======== EXTRACTED DATA

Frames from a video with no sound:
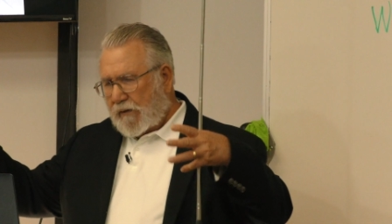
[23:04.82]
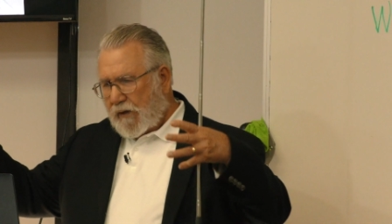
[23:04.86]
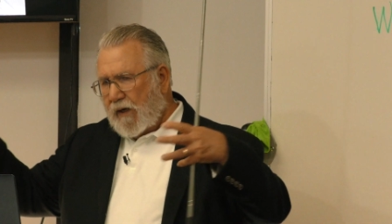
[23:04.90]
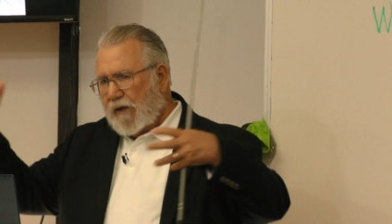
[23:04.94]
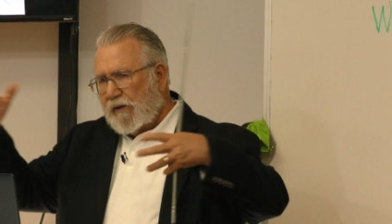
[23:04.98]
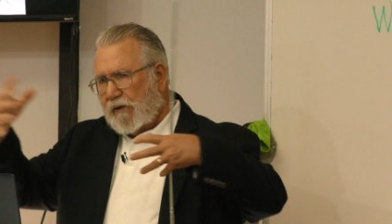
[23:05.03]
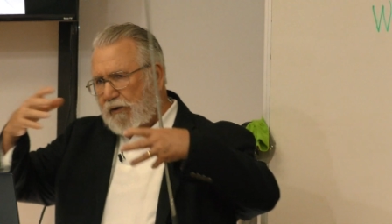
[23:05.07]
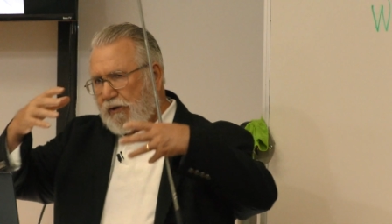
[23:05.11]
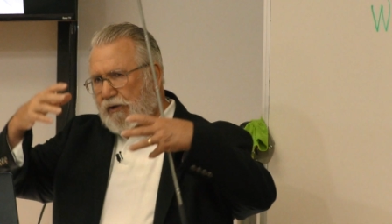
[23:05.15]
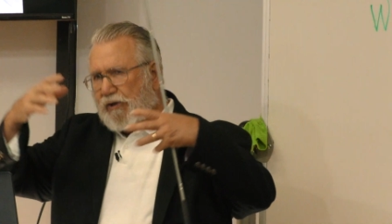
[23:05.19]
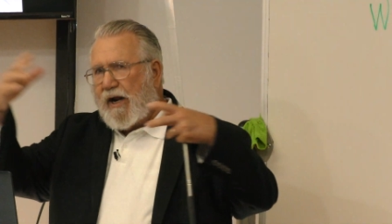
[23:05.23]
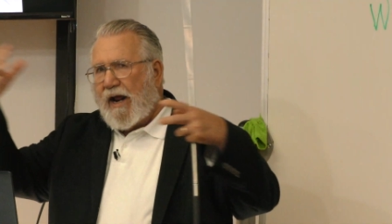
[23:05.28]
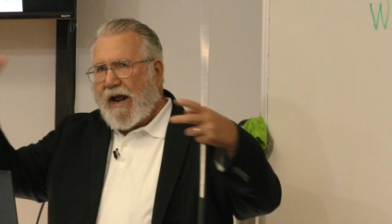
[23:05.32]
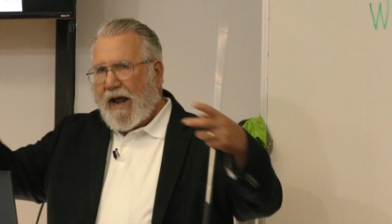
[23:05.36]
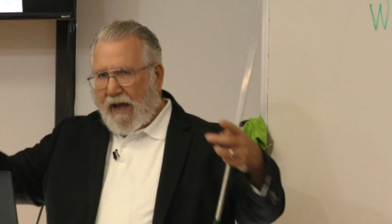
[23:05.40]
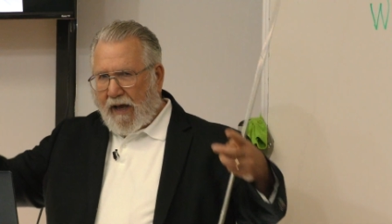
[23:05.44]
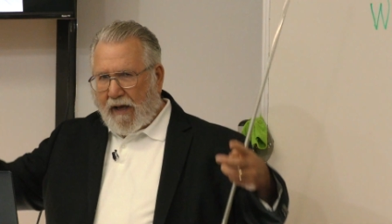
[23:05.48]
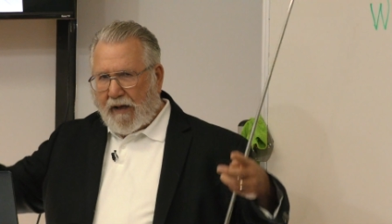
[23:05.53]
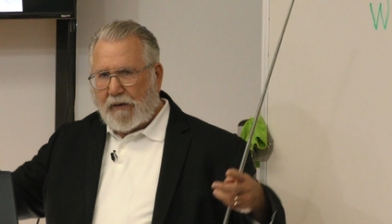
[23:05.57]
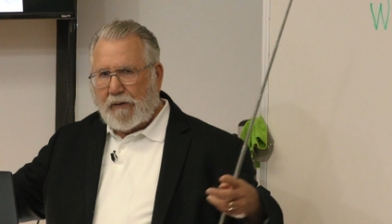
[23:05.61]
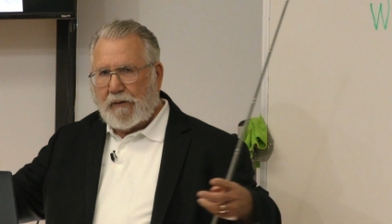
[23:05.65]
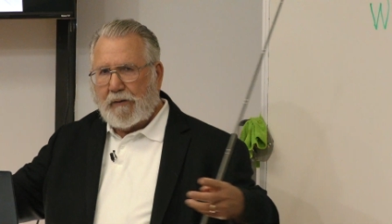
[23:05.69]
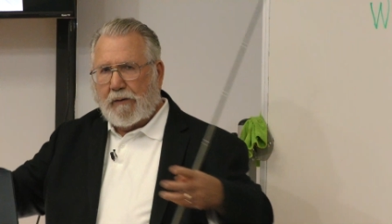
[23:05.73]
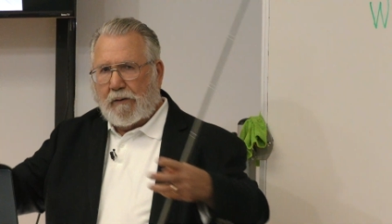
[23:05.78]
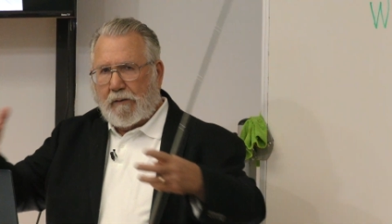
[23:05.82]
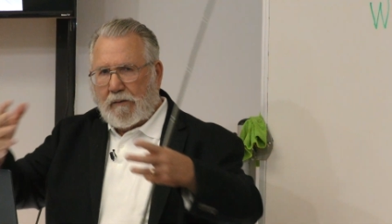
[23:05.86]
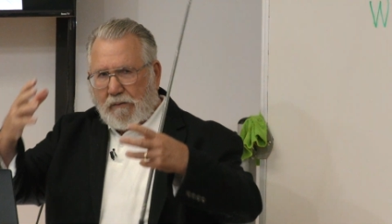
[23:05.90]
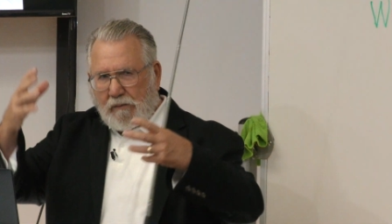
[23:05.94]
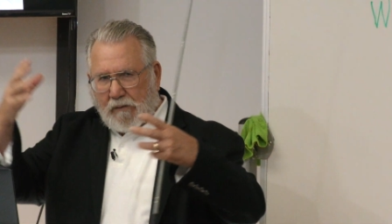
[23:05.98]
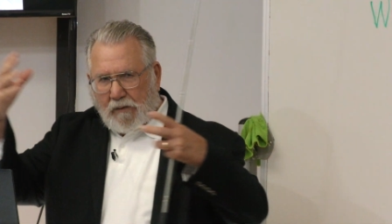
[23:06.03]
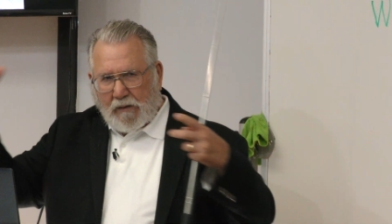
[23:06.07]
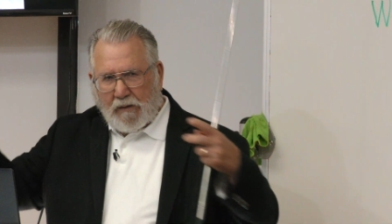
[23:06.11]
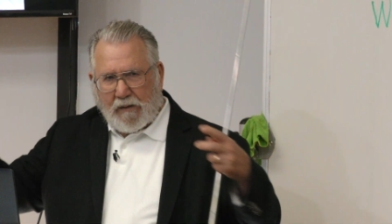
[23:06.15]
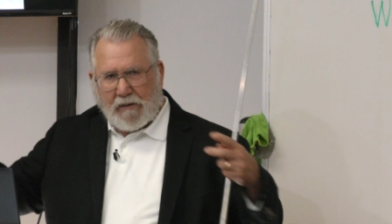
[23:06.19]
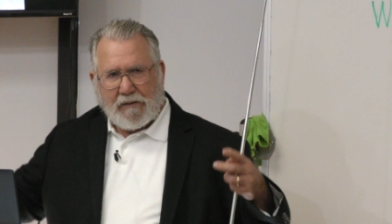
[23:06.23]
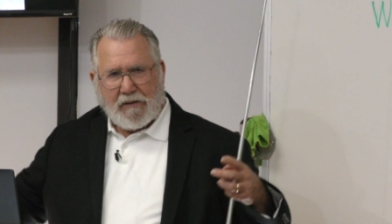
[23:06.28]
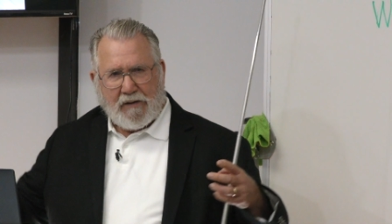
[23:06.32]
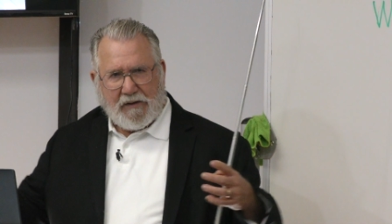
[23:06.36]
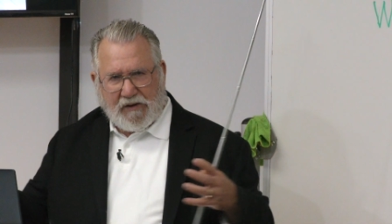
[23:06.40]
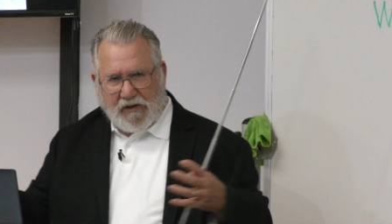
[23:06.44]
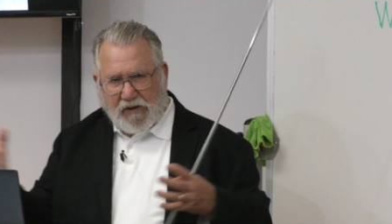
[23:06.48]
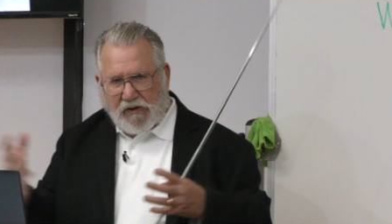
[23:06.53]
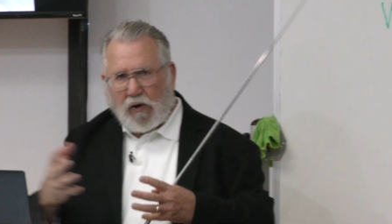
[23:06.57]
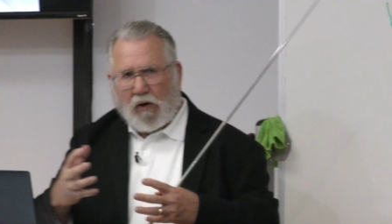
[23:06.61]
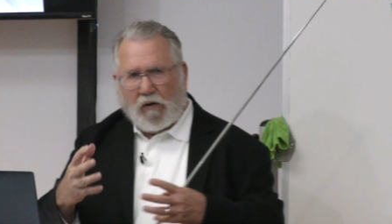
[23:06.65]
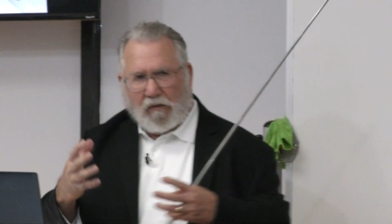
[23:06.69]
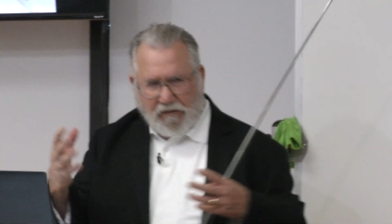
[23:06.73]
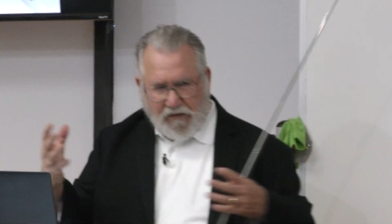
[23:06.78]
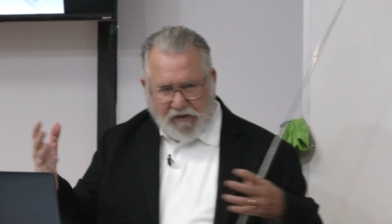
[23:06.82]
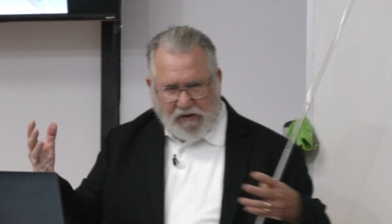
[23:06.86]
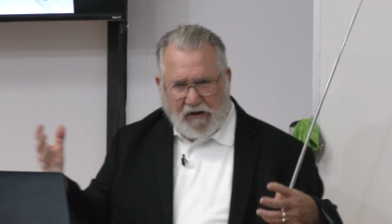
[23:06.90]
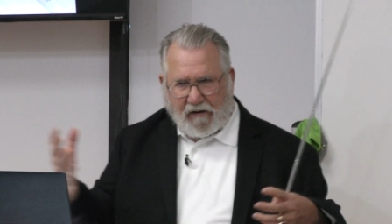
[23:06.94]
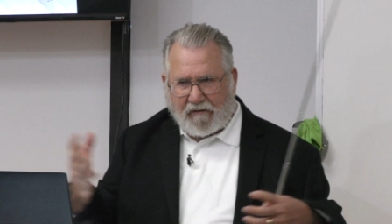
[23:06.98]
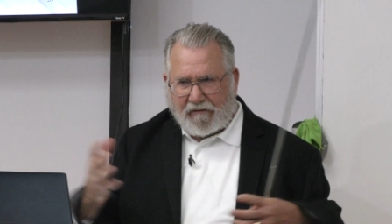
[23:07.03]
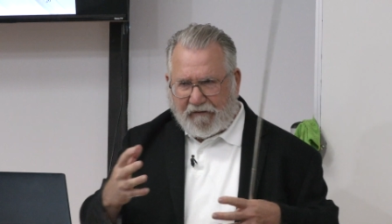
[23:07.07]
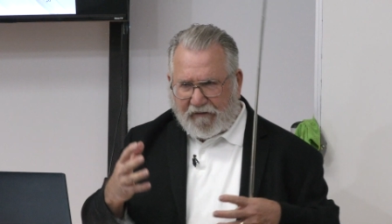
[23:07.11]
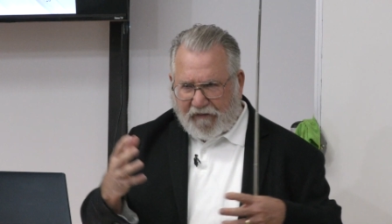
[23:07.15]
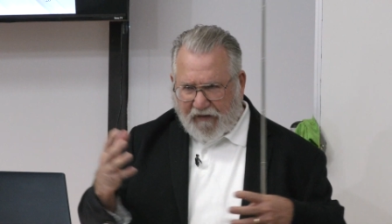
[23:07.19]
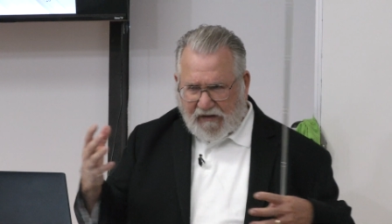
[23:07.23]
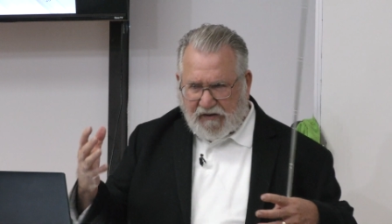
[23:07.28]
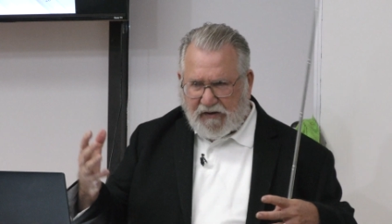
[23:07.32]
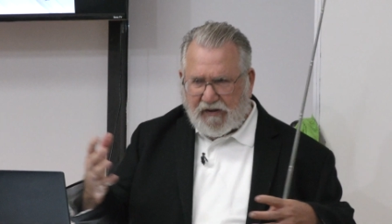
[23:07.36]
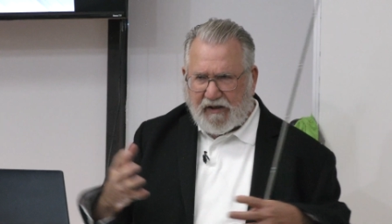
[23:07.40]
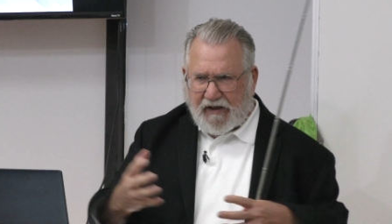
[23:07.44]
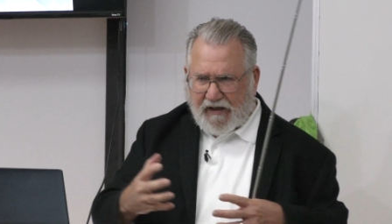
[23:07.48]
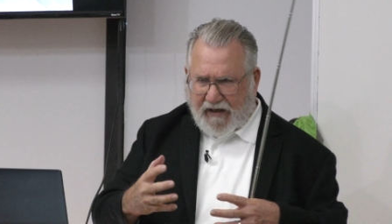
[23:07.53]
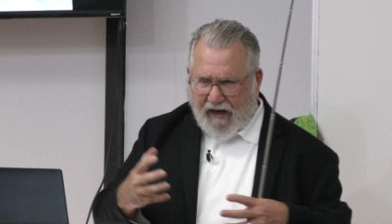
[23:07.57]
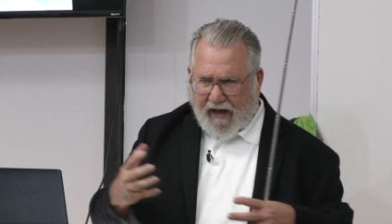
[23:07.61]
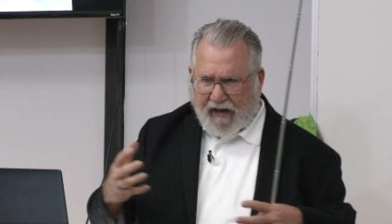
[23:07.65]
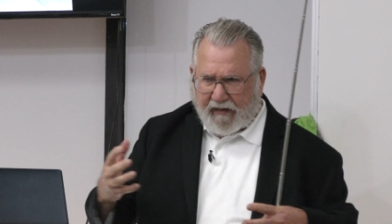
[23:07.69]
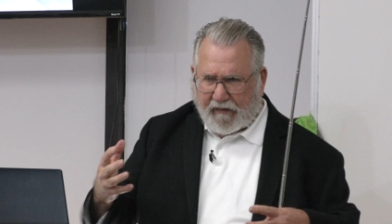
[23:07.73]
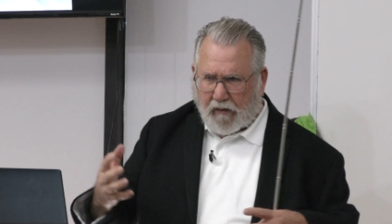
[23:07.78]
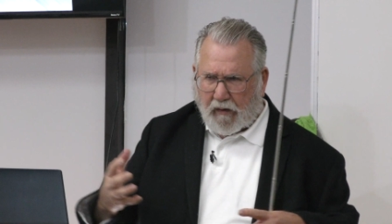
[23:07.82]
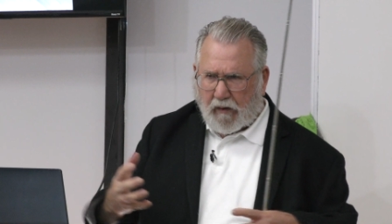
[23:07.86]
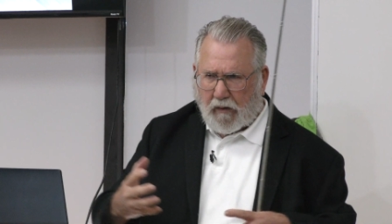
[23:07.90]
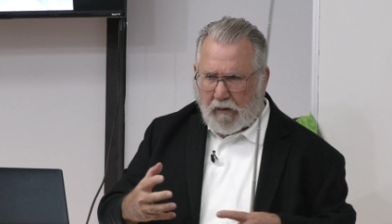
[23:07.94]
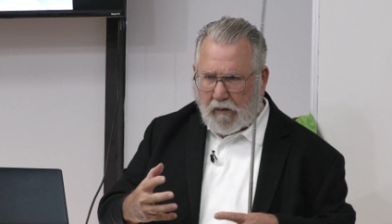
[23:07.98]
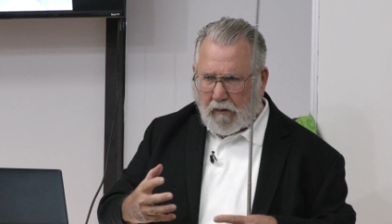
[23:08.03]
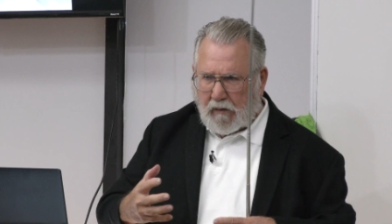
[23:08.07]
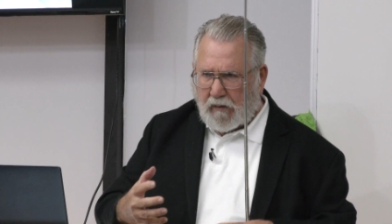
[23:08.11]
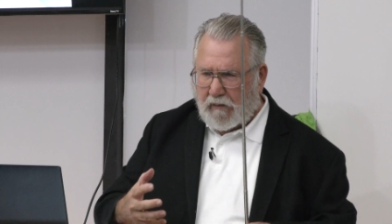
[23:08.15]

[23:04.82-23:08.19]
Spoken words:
to understand that this all stuff fits together.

================

[WHAT YOU NEED TO DO] Leaving the pictures out, set down all of the data again exactly.

[ANSWER TO THIS PROBLEM]
Frames from a video with no sound:
[23:04.82]
[23:04.86]
[23:04.90]
[23:04.94]
[23:04.98]
[23:05.03]
[23:05.07]
[23:05.11]
[23:05.15]
[23:05.19]
[23:05.23]
[23:05.28]
[23:05.32]
[23:05.36]
[23:05.40]
[23:05.44]
[23:05.48]
[23:05.53]
[23:05.57]
[23:05.61]
[23:05.65]
[23:05.69]
[23:05.73]
[23:05.78]
[23:05.82]
[23:05.86]
[23:05.90]
[23:05.94]
[23:05.98]
[23:06.03]
[23:06.07]
[23:06.11]
[23:06.15]
[23:06.19]
[23:06.23]
[23:06.28]
[23:06.32]
[23:06.36]
[23:06.40]
[23:06.44]
[23:06.48]
[23:06.53]
[23:06.57]
[23:06.61]
[23:06.65]
[23:06.69]
[23:06.73]
[23:06.78]
[23:06.82]
[23:06.86]
[23:06.90]
[23:06.94]
[23:06.98]
[23:07.03]
[23:07.07]
[23:07.11]
[23:07.15]
[23:07.19]
[23:07.23]
[23:07.28]
[23:07.32]
[23:07.36]
[23:07.40]
[23:07.44]
[23:07.48]
[23:07.53]
[23:07.57]
[23:07.61]
[23:07.65]
[23:07.69]
[23:07.73]
[23:07.78]
[23:07.82]
[23:07.86]
[23:07.90]
[23:07.94]
[23:07.98]
[23:08.03]
[23:08.07]
[23:08.11]
[23:08.15]

[23:04.82-23:08.19]
Spoken words:
to understand that this all stuff fits together.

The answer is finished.